Material provided Block Start

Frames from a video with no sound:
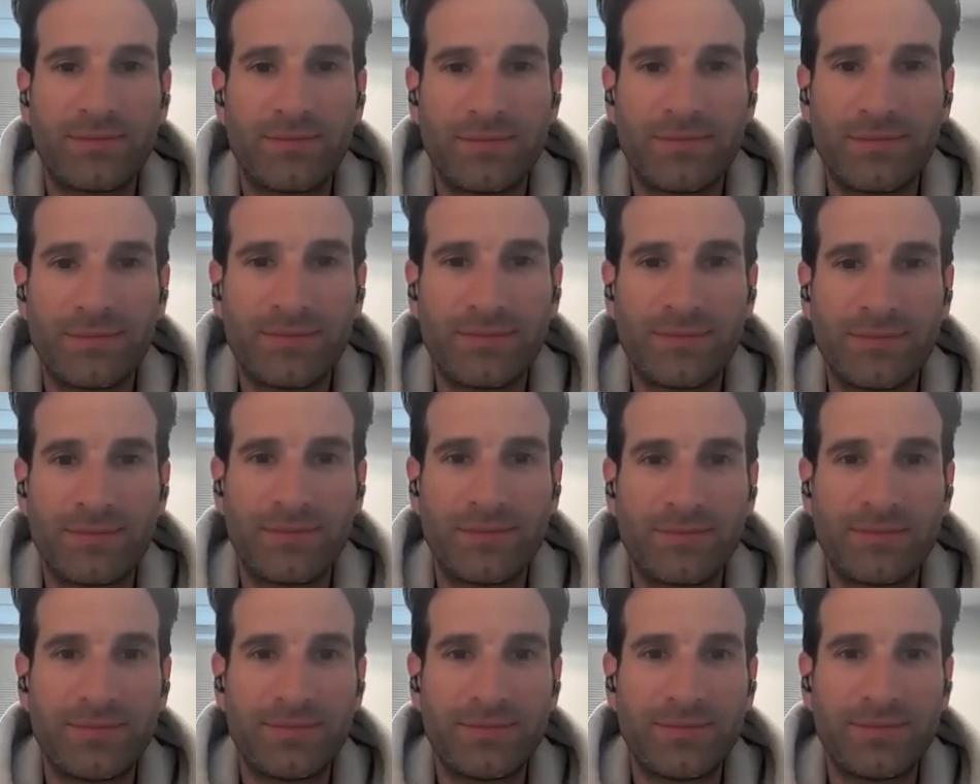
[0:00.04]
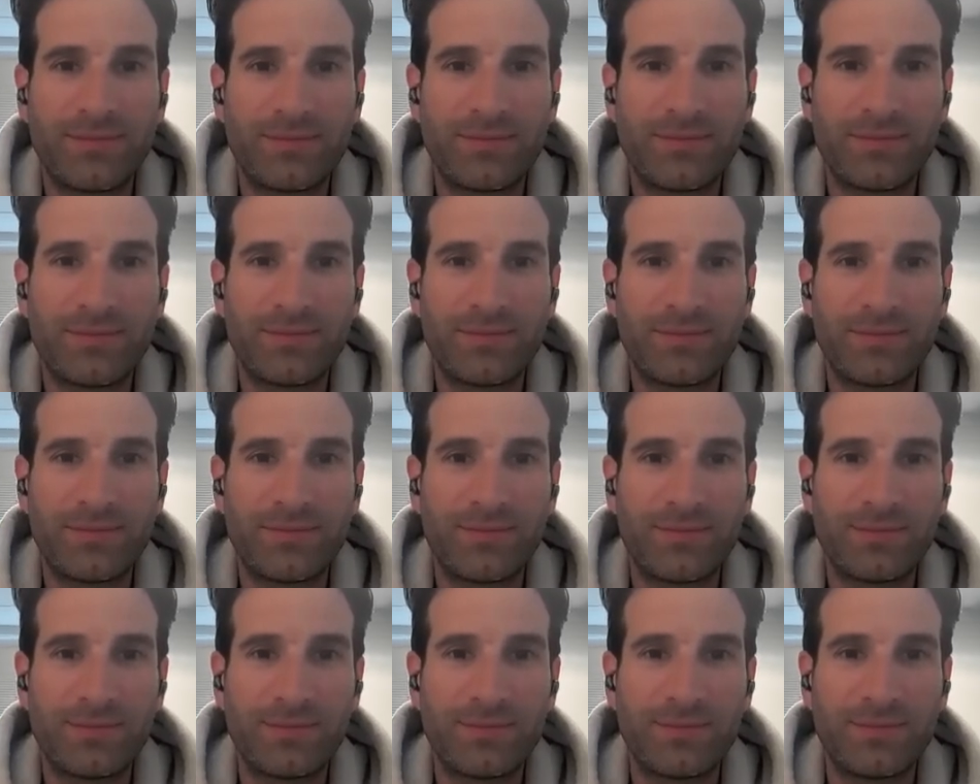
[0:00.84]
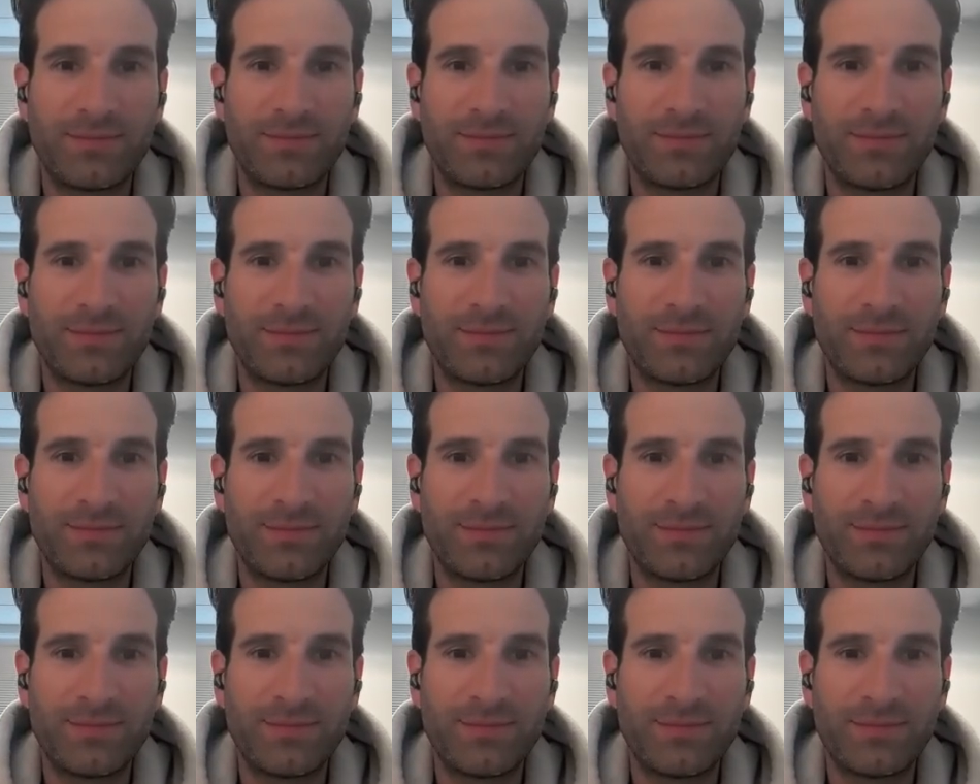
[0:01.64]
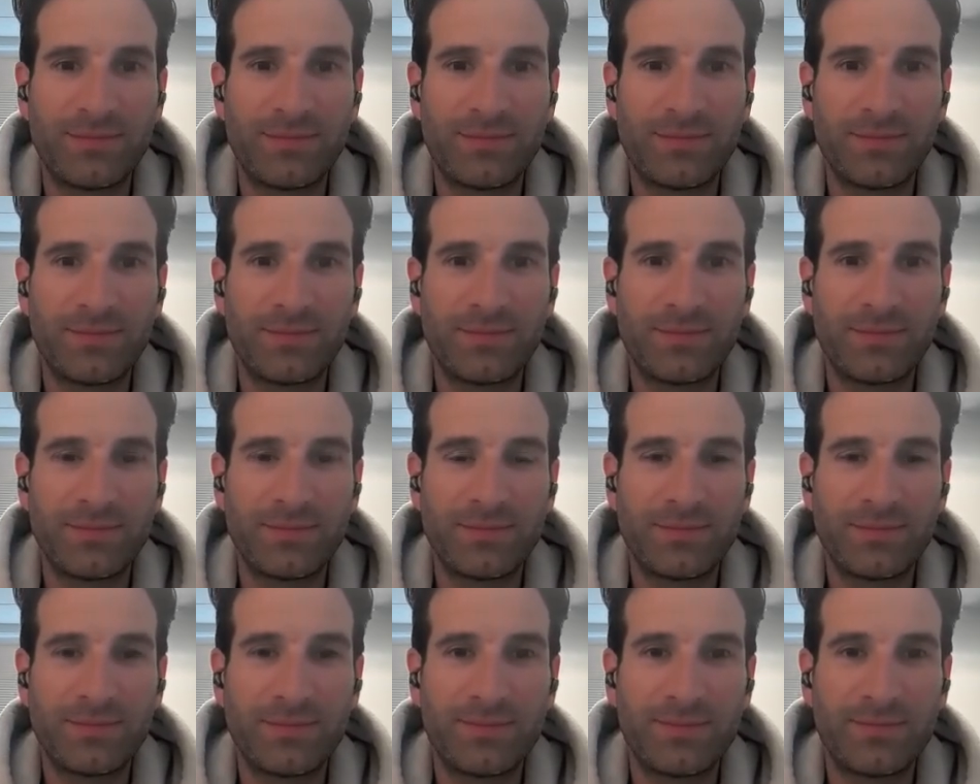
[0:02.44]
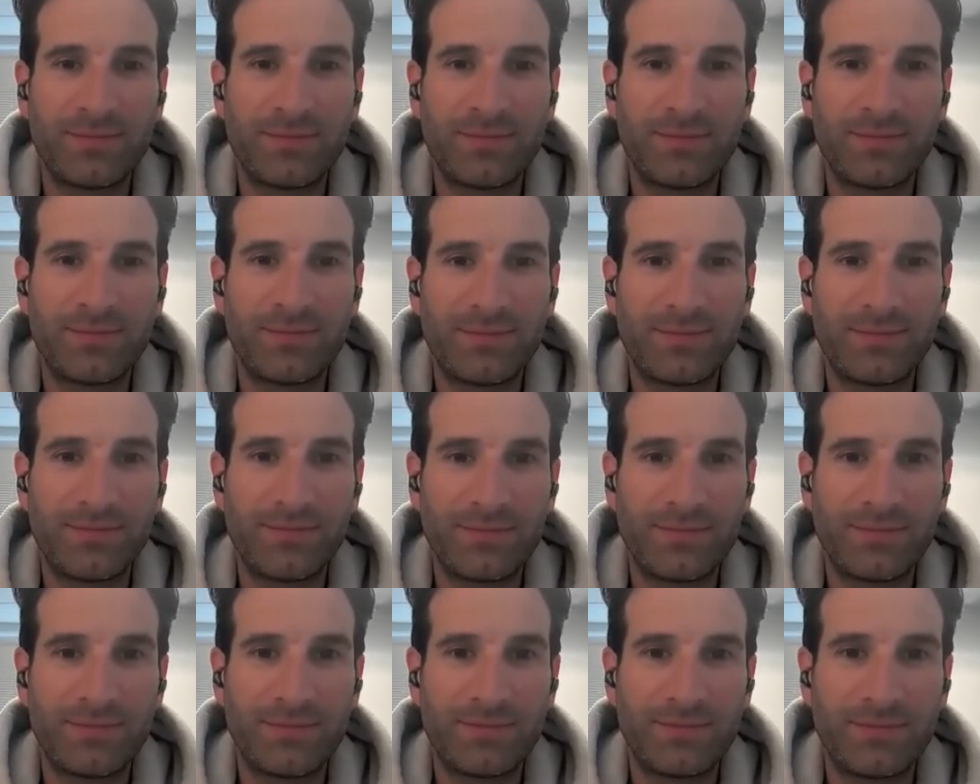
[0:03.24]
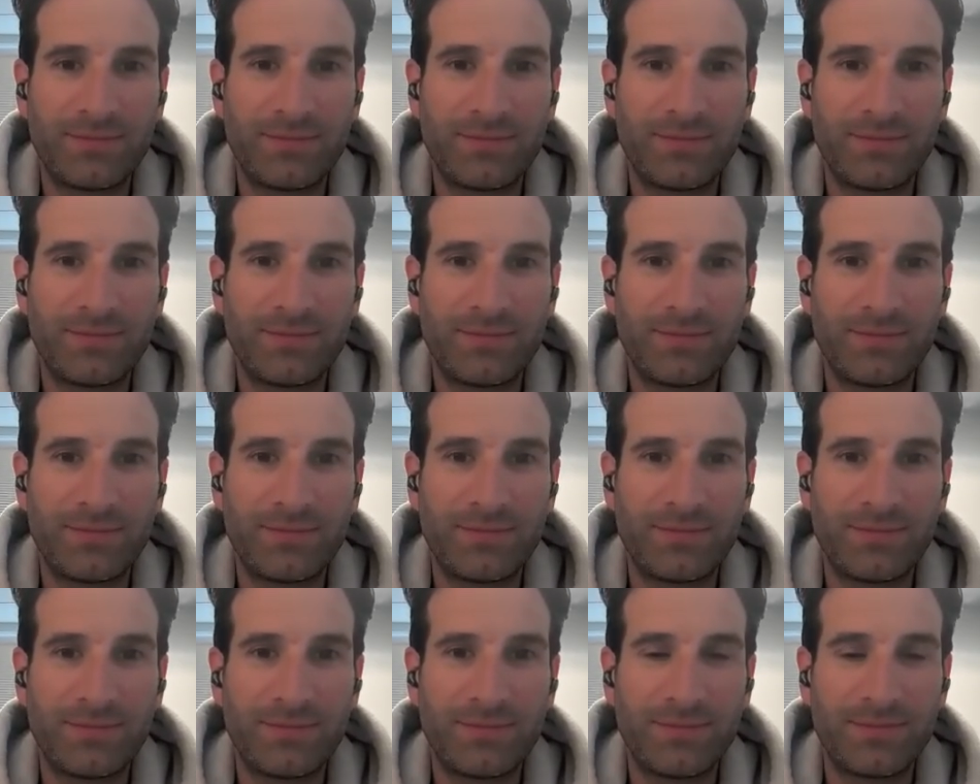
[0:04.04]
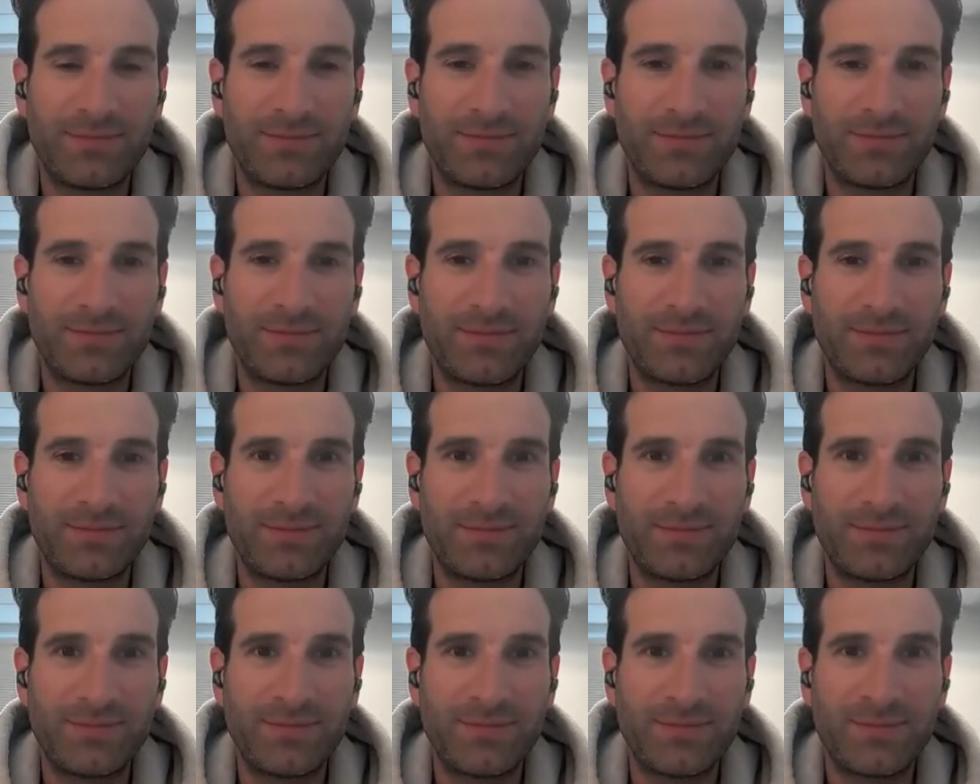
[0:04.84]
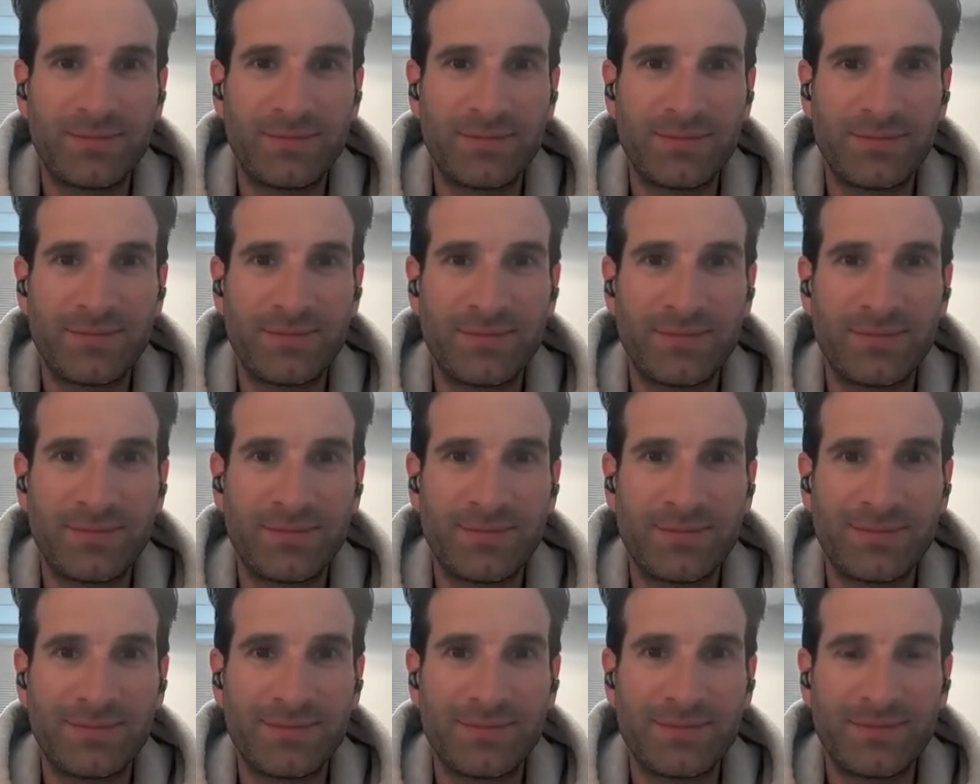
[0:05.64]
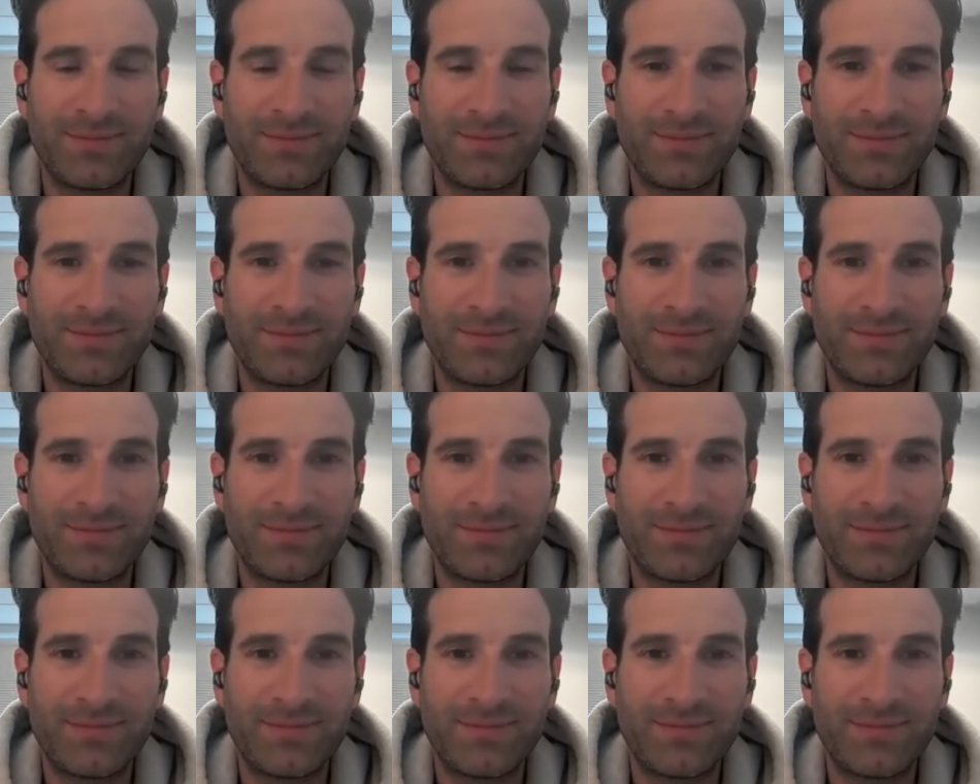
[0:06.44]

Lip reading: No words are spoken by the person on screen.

Material provided Block End

Task requirements: The records above, minus their pictures, are to be returned word for word.

Solution to this exercise:
Frames from a video with no sound:
[0:00.04]
[0:00.84]
[0:01.64]
[0:02.44]
[0:03.24]
[0:04.04]
[0:04.84]
[0:05.64]
[0:06.44]

Lip reading: No words are spoken by the person on screen.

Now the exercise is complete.